■ WORK REQUIRED ■
There is a line containing "[14:13.73-14:14.73]" in the records below. Repeat it and every line after it, exactly, through the final line, but no pictures.

■ SOURCE DATA ■
= = = = =

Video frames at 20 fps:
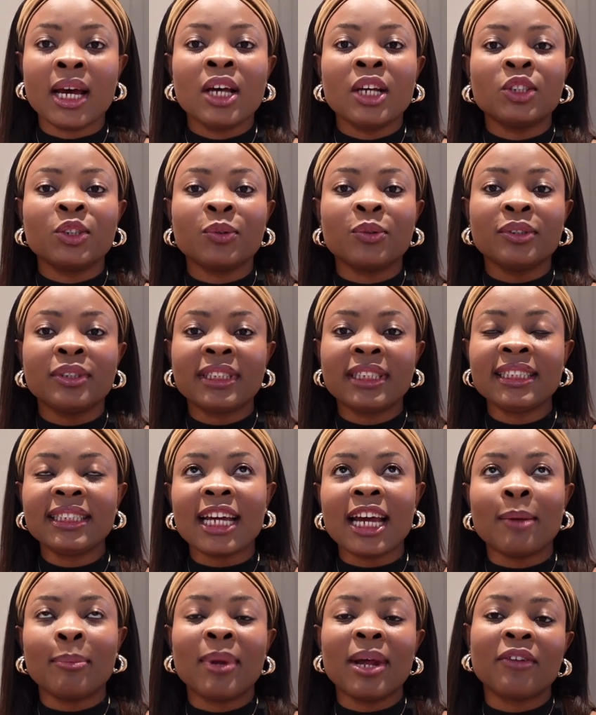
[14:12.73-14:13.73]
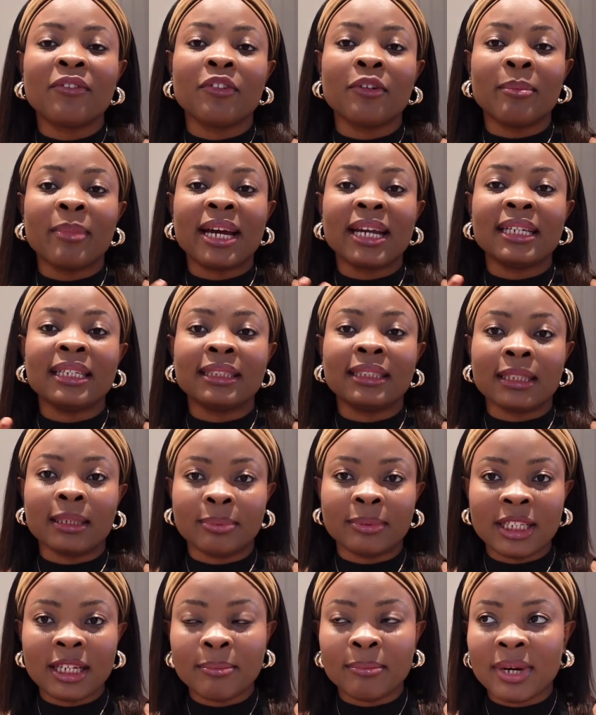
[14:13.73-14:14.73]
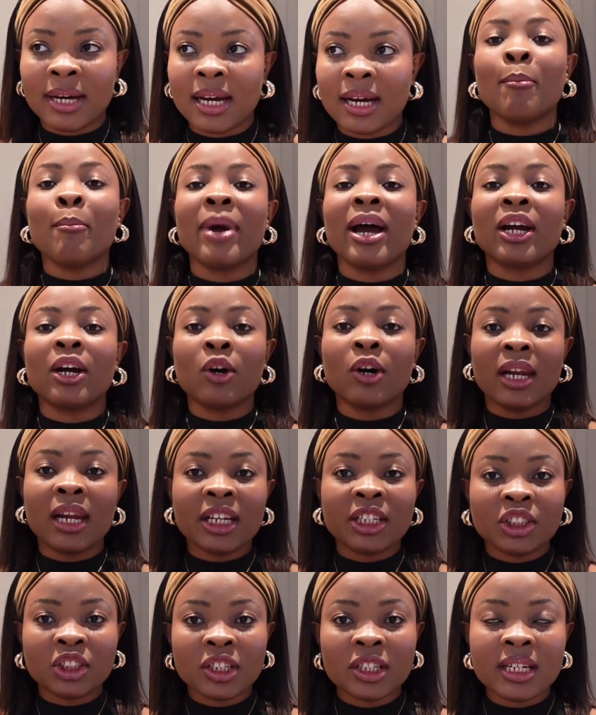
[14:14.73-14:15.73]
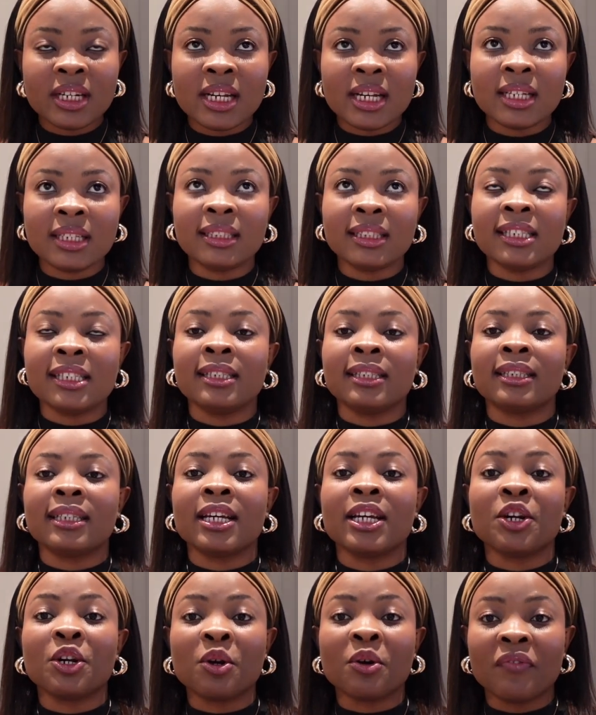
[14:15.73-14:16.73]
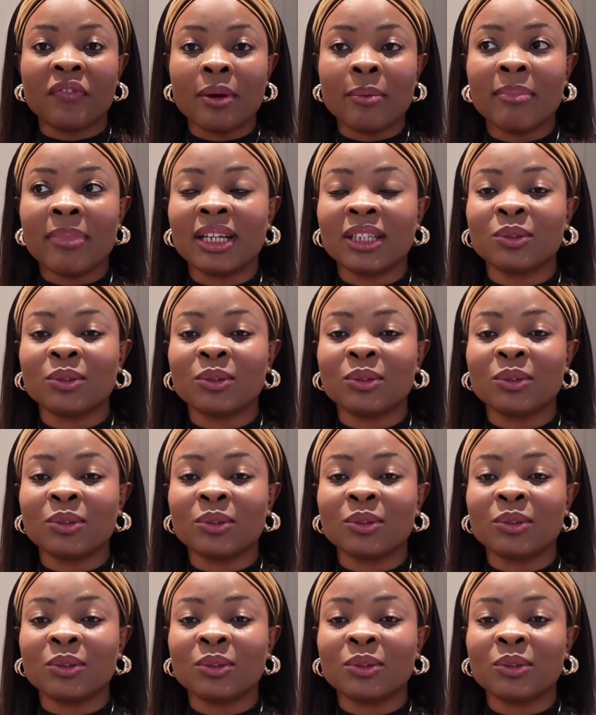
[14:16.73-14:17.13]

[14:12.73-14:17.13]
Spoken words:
So since I applied for mine in September, my collection date is in November.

= = = = =

■ SOLVED PROBLEM ■
[14:13.73-14:14.73]
[14:14.73-14:15.73]
[14:15.73-14:16.73]
[14:16.73-14:17.13]

[14:12.73-14:17.13]
Spoken words:
So since I applied for mine in September, my collection date is in November.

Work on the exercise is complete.